Expert:  Mike S. replied 1 year ago.
yes, you should be able to.
Customer: replied 1 year ago.

I don't see where to make contact with the multi-meter to test the voltage across the fuse. I checked it for continuity and that passed.

Expert:  Mike S. replied 1 year ago.
How did you test for continuity? Did you remove the fuse and test with an ohmmeter? If so, just pull the fuse again and check both prongs for voltage, one should be hot.
Customer: replied 1 year ago.

Yes, I removed the fuse and checked with the ohmmeter and yes, one of the prongs in the battery junction box was hot and the other was not.

Expert:  Mike S. replied 1 year ago.
Then the wire is open from the fuse to that relay.
Expert:  Mike S. replied 1 year ago.
You should test again at that splice S115. Let me know if this is a rwd, awd or 4wd and I'll see if I can locate that splice.
Expert:  Mike S. replied 1 year ago.
S115 is in the dash panel to engine harness, near breakout to joint connector No. 1
Customer: replied 1 year ago.

I don't suppose you have a diagram for that location anywhere?Laughing

Expert:  Mike S. replied 1 year ago.
No, I looked in all 3 manuals.
Customer: replied 1 year ago.

Did you get my message about the PATS system?

Expert:  Mike S. replied 1 year ago.
No. When did you send it? What is it?
Customer: replied 1 year ago.

The security system indicator light flashes once every 2 seconds when the key is off or out. When I turn the key it flashes rapidly. I have read some information that this indicates some fault or activation of the PATS system so I called the dealer service department and they said that if this is the case you should still be able to crank the engine, it just won't start.
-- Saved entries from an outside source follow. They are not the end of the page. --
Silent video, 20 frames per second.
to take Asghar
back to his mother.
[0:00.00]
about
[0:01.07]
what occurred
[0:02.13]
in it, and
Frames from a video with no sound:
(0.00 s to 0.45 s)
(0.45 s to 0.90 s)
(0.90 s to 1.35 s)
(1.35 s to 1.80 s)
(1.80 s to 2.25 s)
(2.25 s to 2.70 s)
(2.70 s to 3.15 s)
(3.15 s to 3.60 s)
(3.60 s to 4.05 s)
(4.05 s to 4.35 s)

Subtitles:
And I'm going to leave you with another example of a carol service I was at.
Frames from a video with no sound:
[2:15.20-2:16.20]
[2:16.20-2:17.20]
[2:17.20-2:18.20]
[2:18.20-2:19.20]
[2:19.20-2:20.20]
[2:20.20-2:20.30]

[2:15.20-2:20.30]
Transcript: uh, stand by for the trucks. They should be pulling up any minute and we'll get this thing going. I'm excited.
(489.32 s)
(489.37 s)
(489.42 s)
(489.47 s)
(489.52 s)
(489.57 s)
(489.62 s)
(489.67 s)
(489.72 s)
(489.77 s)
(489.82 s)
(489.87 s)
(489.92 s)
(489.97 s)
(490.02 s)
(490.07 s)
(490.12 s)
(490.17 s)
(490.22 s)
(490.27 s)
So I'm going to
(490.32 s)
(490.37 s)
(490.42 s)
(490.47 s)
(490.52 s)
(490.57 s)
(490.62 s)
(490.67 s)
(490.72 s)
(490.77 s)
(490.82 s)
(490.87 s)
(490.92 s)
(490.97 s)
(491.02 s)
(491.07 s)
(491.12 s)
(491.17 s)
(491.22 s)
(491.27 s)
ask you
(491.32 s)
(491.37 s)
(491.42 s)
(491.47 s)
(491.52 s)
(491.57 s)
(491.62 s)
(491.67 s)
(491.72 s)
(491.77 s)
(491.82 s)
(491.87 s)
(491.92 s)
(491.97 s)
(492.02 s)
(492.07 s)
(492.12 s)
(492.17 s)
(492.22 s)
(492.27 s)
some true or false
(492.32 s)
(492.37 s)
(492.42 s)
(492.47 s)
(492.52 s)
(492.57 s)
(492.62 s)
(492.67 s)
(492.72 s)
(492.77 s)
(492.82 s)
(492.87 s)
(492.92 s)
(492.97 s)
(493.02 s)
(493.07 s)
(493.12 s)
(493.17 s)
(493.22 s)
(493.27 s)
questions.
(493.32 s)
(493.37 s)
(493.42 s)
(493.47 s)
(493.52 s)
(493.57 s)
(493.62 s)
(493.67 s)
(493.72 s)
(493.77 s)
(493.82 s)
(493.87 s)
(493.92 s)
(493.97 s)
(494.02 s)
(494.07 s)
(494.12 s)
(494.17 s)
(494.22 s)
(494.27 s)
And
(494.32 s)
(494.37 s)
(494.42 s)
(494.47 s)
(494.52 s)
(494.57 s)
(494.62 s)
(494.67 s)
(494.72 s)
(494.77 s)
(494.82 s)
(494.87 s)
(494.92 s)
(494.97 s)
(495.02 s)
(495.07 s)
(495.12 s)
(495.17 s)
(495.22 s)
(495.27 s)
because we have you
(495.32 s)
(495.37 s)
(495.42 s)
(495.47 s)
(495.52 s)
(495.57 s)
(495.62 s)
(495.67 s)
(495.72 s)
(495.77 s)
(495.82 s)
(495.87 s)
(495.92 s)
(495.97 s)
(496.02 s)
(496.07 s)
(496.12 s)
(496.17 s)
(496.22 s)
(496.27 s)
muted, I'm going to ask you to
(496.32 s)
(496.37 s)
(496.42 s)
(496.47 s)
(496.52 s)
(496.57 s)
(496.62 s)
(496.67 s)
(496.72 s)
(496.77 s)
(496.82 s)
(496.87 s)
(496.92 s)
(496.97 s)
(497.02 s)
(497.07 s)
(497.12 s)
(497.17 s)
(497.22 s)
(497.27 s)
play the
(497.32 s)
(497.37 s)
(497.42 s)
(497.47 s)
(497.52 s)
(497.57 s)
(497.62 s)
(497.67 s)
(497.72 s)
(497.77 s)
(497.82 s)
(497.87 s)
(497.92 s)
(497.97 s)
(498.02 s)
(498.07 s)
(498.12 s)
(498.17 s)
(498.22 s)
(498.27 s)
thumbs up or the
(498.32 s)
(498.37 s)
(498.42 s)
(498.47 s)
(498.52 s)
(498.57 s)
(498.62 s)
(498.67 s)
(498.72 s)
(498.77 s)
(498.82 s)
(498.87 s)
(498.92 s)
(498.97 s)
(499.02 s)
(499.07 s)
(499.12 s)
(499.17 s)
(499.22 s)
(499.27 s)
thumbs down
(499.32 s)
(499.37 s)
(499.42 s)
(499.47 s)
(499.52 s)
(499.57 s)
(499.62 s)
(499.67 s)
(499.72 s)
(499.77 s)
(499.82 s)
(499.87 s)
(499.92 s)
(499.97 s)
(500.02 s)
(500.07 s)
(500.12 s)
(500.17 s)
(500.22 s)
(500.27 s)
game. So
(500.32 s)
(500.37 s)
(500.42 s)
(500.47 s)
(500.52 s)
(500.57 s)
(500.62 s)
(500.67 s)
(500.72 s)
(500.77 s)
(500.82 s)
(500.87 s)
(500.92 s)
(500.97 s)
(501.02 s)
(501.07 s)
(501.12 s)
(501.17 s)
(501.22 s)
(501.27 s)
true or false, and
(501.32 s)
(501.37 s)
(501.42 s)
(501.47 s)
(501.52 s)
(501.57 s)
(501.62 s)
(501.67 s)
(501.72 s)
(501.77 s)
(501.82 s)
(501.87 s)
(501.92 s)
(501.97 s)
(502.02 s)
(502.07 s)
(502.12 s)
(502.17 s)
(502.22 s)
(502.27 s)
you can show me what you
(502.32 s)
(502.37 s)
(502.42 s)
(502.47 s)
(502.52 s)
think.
Expert:  Mike S. replied 1 year ago.
Did that light come on just now while doing all of this testing? If so, I would worry about getting it to crank over first, then clear the codes, reset the security or whatever in order to get it to start, if it's not starting. I thought this was just a case of not cranking.
If you cannot find that splice or don't even want to, just run a new wire.
Customer: replied 1 year ago.

I don't know whether it was doing that from the beginning of the starting problem or not, I just keep looking for possible explanations.

Just for fun I check the continuity from the YEL/LT BLU wire at the starter motor to the terminal in the battery junction box starter relay receptacle, it passed.

I would be happy to check the splice but really have no idea where to look for it. I don't mind running a new wire but I don't know where/how to attach it to the battery junction box.

Expert:  Mike S. replied 1 year ago.
That would probably include removing the battery junction box and finding that wire and replacing it there.
Other than that just run and thick gauge wire that can handle the 50 amps straight from the battery positive post and stick a 50a inline fuse in the wire and run it right to the starter relay pin 30.
Expert:  Mike S. replied 1 year ago.
I would assume that splice has got to be somewhere near that battery junction box, since both the fuse and relay are in that same box.